**TASK OBJECTIVE**
Take the entries below and print, exactly, the stretch from the line containing "[0:09.90-0:10.80]" through the line containing "Lip reading: thank", both included.

::: THE DATA :::

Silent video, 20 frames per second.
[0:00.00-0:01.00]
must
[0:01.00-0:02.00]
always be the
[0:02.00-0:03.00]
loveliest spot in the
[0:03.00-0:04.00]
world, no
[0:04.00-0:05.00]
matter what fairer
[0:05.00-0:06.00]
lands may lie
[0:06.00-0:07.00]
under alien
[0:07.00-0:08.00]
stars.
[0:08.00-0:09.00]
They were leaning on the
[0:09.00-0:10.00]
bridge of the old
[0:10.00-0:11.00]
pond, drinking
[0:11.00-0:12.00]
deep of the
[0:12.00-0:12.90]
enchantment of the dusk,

:::
::: THE DATA :::

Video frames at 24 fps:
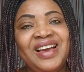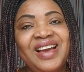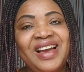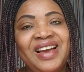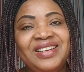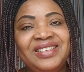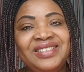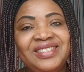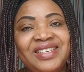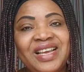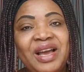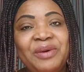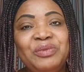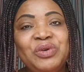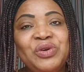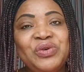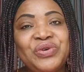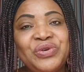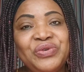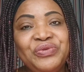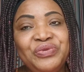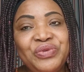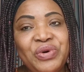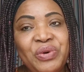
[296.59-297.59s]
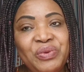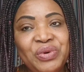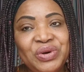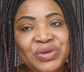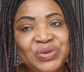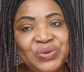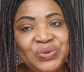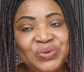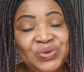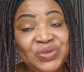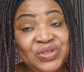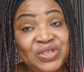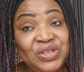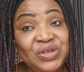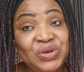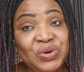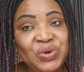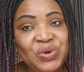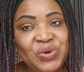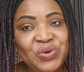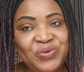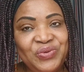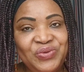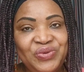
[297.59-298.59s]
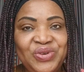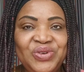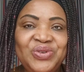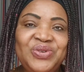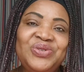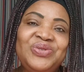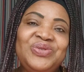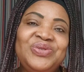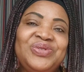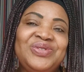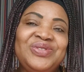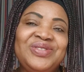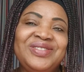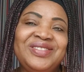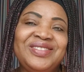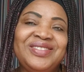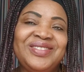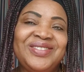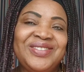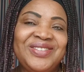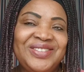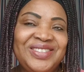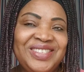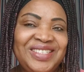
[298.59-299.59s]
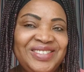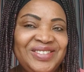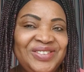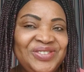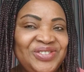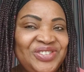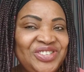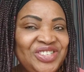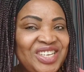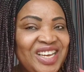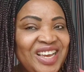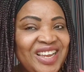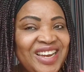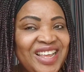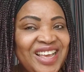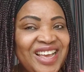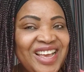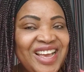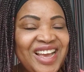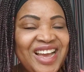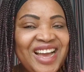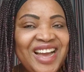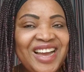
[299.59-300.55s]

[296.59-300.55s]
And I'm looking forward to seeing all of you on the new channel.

:::
::: THE DATA :::

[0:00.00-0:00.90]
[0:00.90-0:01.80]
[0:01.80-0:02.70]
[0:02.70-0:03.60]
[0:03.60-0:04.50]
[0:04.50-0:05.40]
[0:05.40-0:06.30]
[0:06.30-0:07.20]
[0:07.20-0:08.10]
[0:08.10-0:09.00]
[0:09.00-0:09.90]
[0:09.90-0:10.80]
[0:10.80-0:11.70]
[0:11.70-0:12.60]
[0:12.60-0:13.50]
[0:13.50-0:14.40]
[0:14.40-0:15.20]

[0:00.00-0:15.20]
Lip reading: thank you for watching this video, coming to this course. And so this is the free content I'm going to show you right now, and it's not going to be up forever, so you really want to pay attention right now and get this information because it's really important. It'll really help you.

:::

**ANSWER FOR THIS EXERCISE**
[0:09.90-0:10.80]
[0:10.80-0:11.70]
[0:11.70-0:12.60]
[0:12.60-0:13.50]
[0:13.50-0:14.40]
[0:14.40-0:15.20]

[0:00.00-0:15.20]
Lip reading: thank you for watching this video, coming to this course. And so this is the free content I'm going to show you right now, and it's not going to be up forever, so you really want to pay attention right now and get this information because it's really important. It'll really help you.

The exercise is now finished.